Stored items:
···

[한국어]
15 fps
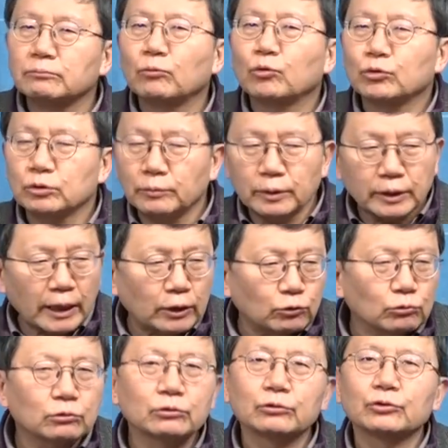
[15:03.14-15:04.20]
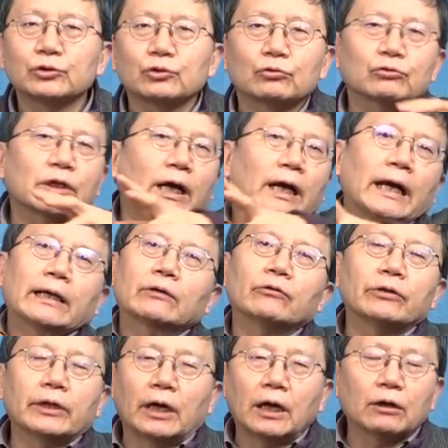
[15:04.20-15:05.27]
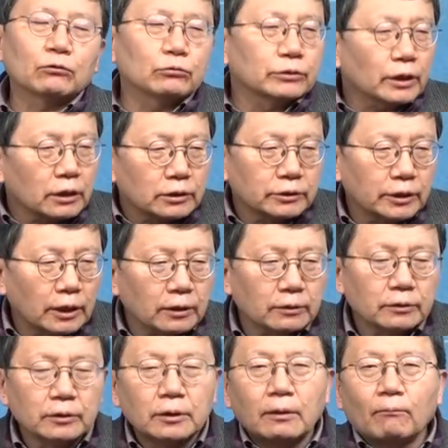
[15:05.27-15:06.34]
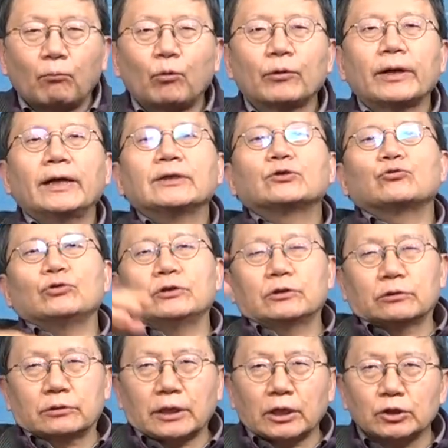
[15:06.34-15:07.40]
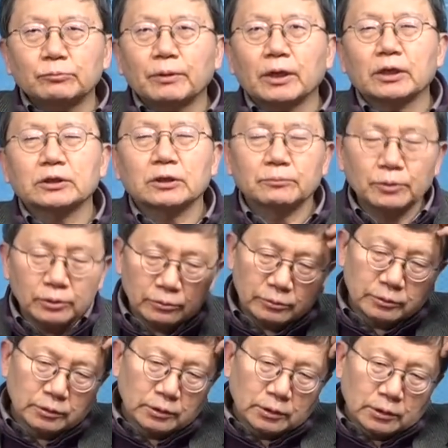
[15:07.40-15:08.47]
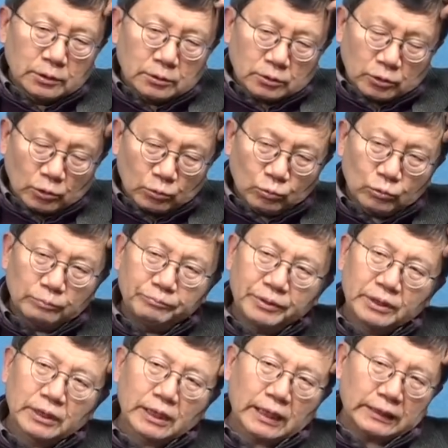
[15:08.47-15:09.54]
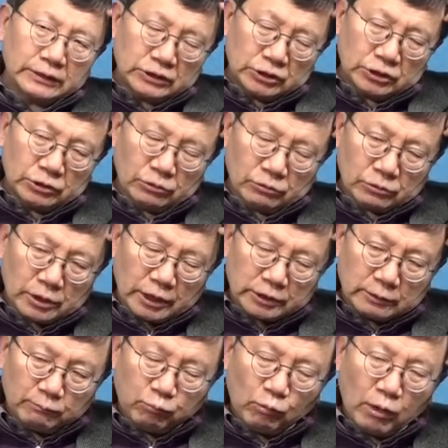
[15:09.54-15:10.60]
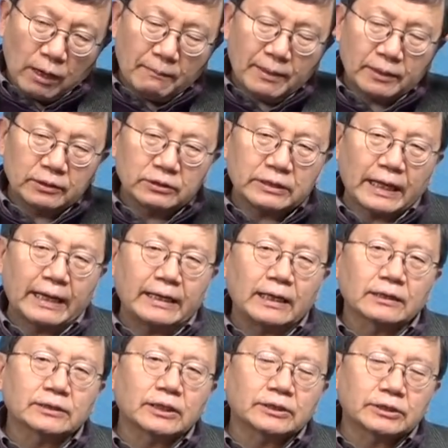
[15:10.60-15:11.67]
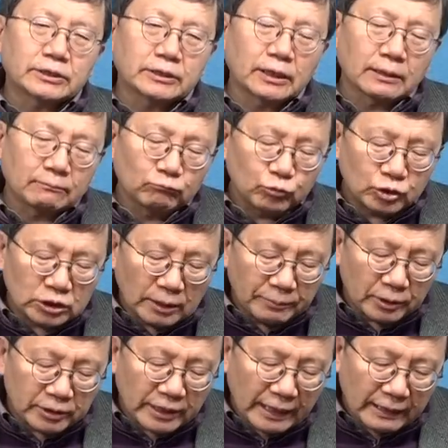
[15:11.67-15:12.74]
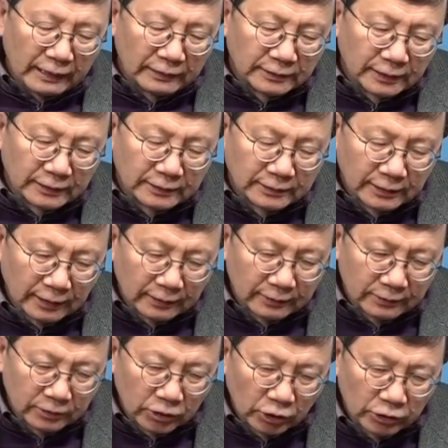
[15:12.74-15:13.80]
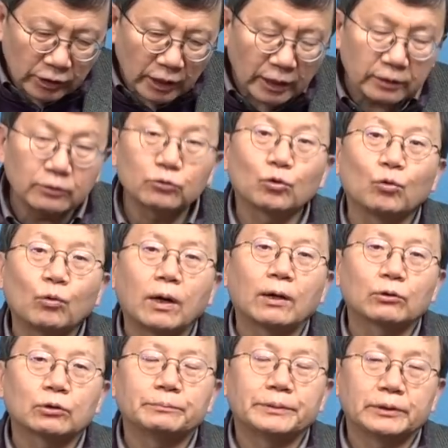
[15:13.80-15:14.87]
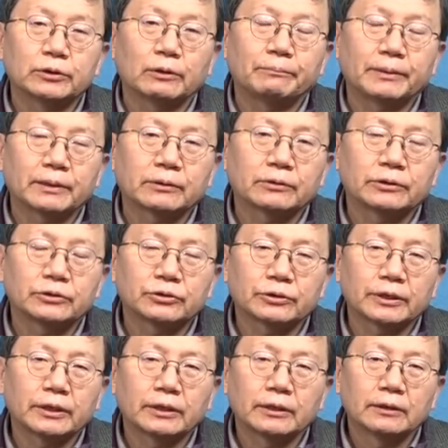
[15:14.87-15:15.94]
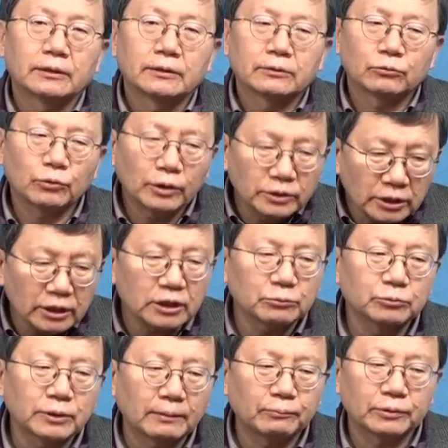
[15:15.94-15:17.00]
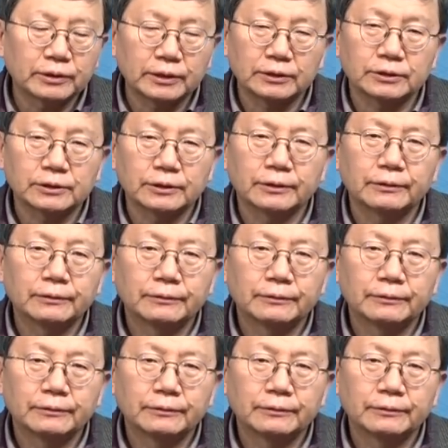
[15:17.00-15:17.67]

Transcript: 모르지만 대충 그 근처로 다 갈 거야 하고 그냥 그냥 보낼 수 있는, 다시 말하자면 결국은 민간 지역까지 포함하는 대량 살상, 무차별 대량 살상을 겨냥하는 노하우를 빌드업하는 거예요, 저게. 굉장히 기분 나쁜 케이스예요.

···

_WHAT YOU ARE ASKED TO DO_.
With pictures left out, repeat exactly the lines from the line bearing "[15:11.67-15:12.74]" through the final line of the records above.

_PROBLEM SOLUTION_.
[15:11.67-15:12.74]
[15:12.74-15:13.80]
[15:13.80-15:14.87]
[15:14.87-15:15.94]
[15:15.94-15:17.00]
[15:17.00-15:17.67]

Transcript: 모르지만 대충 그 근처로 다 갈 거야 하고 그냥 그냥 보낼 수 있는, 다시 말하자면 결국은 민간 지역까지 포함하는 대량 살상, 무차별 대량 살상을 겨냥하는 노하우를 빌드업하는 거예요, 저게. 굉장히 기분 나쁜 케이스예요.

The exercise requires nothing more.